Considering that USA-based companies can be constricted to produce documents stored anywhere worldwide – just because they are based in the USA – fails to acknowledge that different laws apply depending on the jurisdictions where the user is located. For instance, Microsoft would be compelled to breach EU data protection laws, namely the Data Protection Directive and the Framework Decision which regulates data transfers to non-EU Member States.
In this context, in a statement issued last November, the Article 29 WP stated as follows:
a public authority in a non-EU country should not have unrestricted direct access to the data of individuals processed under EU jurisdiction, whatever the conditions of this access and the location of the data.
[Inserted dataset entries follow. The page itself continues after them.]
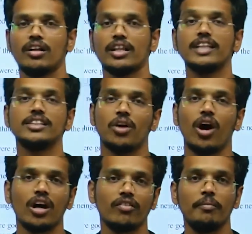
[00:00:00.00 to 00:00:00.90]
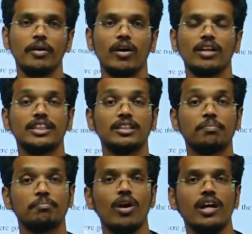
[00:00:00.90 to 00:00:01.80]
that is the wrong one, because that's
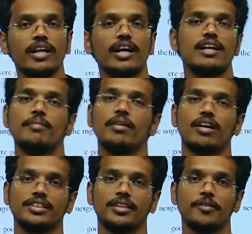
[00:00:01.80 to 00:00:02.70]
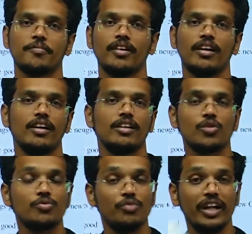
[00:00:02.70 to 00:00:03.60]
a political democracy.
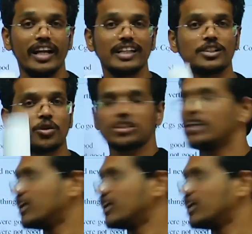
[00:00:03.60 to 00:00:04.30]
So we need social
Conflicts of jurisdiction shall be resolved only under certain conditions–e.g. through prior authorisation by a public authority in the EU or through a mutual legal assistance treaty, respectively covering access by foreign law enforcement authorities to data transferred from the EU or to data stored in the EU. Foreign requests must not be served directly to companies under EU jurisdiction.
Moreover, allowing for the USA government such an access would create a dangerous precedent, potentially leading other countries to disregard the existing legal mechanisms to seek data stored abroad. Such an anarchy is certainly not a desirable outcome to be achieved!
Anyway, considering the company’s previous relation with the National Security Agency (NSA), I must admit this came as a surprise. After all, among the several very inconvenient and ugly truths, namely regarding the PRISM program, the documents provided by Edward Snowden revealed that Microsoft has collaborated closely with USA intelligence services in order to allow users’ communications to be intercepted, including enabling the NSA to circumvent the company’s own encryption.
This can really be the first time that a company challenges the USA government over a domestic warrant for data held overseas. In the meantime, the Irish government has already manifested its support, along with several other tech companies and consumer privacy advocates.
While this situation outlines the increasing role of private companies as the ultimate defendants our rights, it brings to the spotlight that the right of protection against illegal access, search and seizure of physical property needs to clearly apply also to the digital world. I mean, if governments are not entitled to freely conduct searches in a building located in another country, I cannot fathom any reason for considering that this power of search would be bestowed to them in regard of the content of an email stored overseas. The information located in the cloud should be covered by an equally high standard of protection and any exchange should be covered by a strict framework. Otherwise, it is the very cloud model that is put at risk and we all know that the trust of customers has been quite challenged already.